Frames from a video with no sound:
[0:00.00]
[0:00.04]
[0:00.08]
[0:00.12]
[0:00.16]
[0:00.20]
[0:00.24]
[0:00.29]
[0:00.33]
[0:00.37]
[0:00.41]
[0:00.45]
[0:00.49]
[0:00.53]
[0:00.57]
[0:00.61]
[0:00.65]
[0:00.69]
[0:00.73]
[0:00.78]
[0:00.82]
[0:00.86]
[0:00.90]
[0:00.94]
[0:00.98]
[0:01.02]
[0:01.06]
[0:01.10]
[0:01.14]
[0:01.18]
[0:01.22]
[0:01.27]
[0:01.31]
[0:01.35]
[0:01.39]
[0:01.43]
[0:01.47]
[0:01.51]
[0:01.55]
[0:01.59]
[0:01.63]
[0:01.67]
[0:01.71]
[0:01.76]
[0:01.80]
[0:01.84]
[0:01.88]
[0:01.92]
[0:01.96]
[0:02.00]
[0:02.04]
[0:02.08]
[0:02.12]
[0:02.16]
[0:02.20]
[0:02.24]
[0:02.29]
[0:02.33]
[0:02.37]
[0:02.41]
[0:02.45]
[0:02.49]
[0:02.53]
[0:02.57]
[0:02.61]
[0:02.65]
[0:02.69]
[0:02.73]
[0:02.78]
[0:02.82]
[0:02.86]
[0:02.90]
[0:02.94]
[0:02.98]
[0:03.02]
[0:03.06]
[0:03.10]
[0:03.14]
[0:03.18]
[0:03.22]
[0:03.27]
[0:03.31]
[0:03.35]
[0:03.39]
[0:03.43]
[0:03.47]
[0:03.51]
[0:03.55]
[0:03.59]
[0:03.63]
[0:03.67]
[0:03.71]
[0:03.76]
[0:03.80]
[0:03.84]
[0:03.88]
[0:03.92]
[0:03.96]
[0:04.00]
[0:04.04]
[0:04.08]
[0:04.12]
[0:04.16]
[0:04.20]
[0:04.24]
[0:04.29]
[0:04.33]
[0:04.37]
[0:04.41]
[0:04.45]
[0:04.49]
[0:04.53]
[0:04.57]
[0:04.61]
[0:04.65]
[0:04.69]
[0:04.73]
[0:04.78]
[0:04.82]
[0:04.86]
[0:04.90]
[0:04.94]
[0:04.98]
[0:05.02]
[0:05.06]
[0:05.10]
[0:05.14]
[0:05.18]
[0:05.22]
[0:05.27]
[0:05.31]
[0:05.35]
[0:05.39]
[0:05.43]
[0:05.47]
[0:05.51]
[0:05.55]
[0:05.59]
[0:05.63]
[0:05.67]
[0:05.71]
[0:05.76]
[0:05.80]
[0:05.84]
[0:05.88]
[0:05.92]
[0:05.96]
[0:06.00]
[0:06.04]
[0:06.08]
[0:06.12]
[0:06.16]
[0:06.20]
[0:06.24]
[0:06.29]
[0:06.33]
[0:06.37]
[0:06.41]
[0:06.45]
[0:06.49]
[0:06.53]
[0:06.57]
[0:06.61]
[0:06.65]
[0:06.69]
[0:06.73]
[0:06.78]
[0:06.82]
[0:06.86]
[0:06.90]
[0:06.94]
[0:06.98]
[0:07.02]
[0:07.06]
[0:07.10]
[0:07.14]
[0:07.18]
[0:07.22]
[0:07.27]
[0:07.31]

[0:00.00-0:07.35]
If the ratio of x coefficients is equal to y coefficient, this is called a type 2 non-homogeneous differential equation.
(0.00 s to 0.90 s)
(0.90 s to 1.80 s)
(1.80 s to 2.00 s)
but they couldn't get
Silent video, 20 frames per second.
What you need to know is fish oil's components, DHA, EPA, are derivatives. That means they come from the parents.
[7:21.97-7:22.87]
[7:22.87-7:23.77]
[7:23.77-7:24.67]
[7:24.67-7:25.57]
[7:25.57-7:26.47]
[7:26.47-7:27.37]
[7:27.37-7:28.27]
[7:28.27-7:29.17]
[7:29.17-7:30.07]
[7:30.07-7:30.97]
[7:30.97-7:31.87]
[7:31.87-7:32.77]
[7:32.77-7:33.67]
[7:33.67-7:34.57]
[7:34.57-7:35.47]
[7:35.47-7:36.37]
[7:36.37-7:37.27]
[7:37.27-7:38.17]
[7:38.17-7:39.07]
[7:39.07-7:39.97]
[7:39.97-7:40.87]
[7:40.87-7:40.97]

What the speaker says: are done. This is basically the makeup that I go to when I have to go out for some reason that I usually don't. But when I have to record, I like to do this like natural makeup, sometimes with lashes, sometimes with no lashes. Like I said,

++++++++++++++++++++

**About this task**
Pull out every line of the records above that contains the word "with".

**Your response**
Frames from a video with no sound:
What the speaker says: are done. This is basically the makeup that I go to when I have to go out for some reason that I usually don't. But when I have to record, I like to do this like natural makeup, sometimes with lashes, sometimes with no lashes. Like I said,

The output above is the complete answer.